Each record should be returned exactly as it is written.

*Dataset content*
# # #

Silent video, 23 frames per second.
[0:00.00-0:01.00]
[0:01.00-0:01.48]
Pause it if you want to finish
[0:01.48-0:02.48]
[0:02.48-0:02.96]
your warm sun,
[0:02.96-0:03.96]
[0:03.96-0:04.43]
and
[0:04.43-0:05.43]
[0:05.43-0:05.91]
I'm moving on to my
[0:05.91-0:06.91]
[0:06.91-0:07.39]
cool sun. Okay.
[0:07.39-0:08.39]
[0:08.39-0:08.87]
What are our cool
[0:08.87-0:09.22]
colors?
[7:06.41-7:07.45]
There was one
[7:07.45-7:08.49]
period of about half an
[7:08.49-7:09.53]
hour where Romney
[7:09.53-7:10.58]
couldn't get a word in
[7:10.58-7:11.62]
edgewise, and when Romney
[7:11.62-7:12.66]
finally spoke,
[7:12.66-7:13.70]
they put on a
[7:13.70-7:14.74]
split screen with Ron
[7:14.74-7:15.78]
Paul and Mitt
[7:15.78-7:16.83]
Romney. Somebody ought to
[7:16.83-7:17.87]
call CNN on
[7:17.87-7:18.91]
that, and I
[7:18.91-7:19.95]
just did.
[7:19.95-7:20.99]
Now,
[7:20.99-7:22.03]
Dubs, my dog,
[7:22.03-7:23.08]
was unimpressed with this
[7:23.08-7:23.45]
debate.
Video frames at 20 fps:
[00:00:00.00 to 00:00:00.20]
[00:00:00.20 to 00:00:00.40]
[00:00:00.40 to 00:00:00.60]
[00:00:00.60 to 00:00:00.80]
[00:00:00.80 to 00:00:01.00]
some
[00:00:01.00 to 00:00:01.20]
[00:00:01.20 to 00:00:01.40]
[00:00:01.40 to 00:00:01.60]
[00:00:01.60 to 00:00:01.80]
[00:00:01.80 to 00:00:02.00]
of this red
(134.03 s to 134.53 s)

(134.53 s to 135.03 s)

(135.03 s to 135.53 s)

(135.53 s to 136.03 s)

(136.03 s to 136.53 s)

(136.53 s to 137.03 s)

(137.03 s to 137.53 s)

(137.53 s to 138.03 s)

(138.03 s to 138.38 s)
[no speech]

# # #

*Task result*
Silent video, 23 frames per second.
[0:00.00-0:01.00]
[0:01.00-0:01.48]
Pause it if you want to finish
[0:01.48-0:02.48]
[0:02.48-0:02.96]
your warm sun,
[0:02.96-0:03.96]
[0:03.96-0:04.43]
and
[0:04.43-0:05.43]
[0:05.43-0:05.91]
I'm moving on to my
[0:05.91-0:06.91]
[0:06.91-0:07.39]
cool sun. Okay.
[0:07.39-0:08.39]
[0:08.39-0:08.87]
What are our cool
[0:08.87-0:09.22]
colors?
[7:06.41-7:07.45]
There was one
[7:07.45-7:08.49]
period of about half an
[7:08.49-7:09.53]
hour where Romney
[7:09.53-7:10.58]
couldn't get a word in
[7:10.58-7:11.62]
edgewise, and when Romney
[7:11.62-7:12.66]
finally spoke,
[7:12.66-7:13.70]
they put on a
[7:13.70-7:14.74]
split screen with Ron
[7:14.74-7:15.78]
Paul and Mitt
[7:15.78-7:16.83]
Romney. Somebody ought to
[7:16.83-7:17.87]
call CNN on
[7:17.87-7:18.91]
that, and I
[7:18.91-7:19.95]
just did.
[7:19.95-7:20.99]
Now,
[7:20.99-7:22.03]
Dubs, my dog,
[7:22.03-7:23.08]
was unimpressed with this
[7:23.08-7:23.45]
debate.
Video frames at 20 fps:
[00:00:00.00 to 00:00:00.20]
[00:00:00.20 to 00:00:00.40]
[00:00:00.40 to 00:00:00.60]
[00:00:00.60 to 00:00:00.80]
[00:00:00.80 to 00:00:01.00]
some
[00:00:01.00 to 00:00:01.20]
[00:00:01.20 to 00:00:01.40]
[00:00:01.40 to 00:00:01.60]
[00:00:01.60 to 00:00:01.80]
[00:00:01.80 to 00:00:02.00]
of this red
(134.03 s to 134.53 s)

(134.53 s to 135.03 s)

(135.03 s to 135.53 s)

(135.53 s to 136.03 s)

(136.03 s to 136.53 s)

(136.53 s to 137.03 s)

(137.03 s to 137.53 s)

(137.53 s to 138.03 s)

(138.03 s to 138.38 s)
[no speech]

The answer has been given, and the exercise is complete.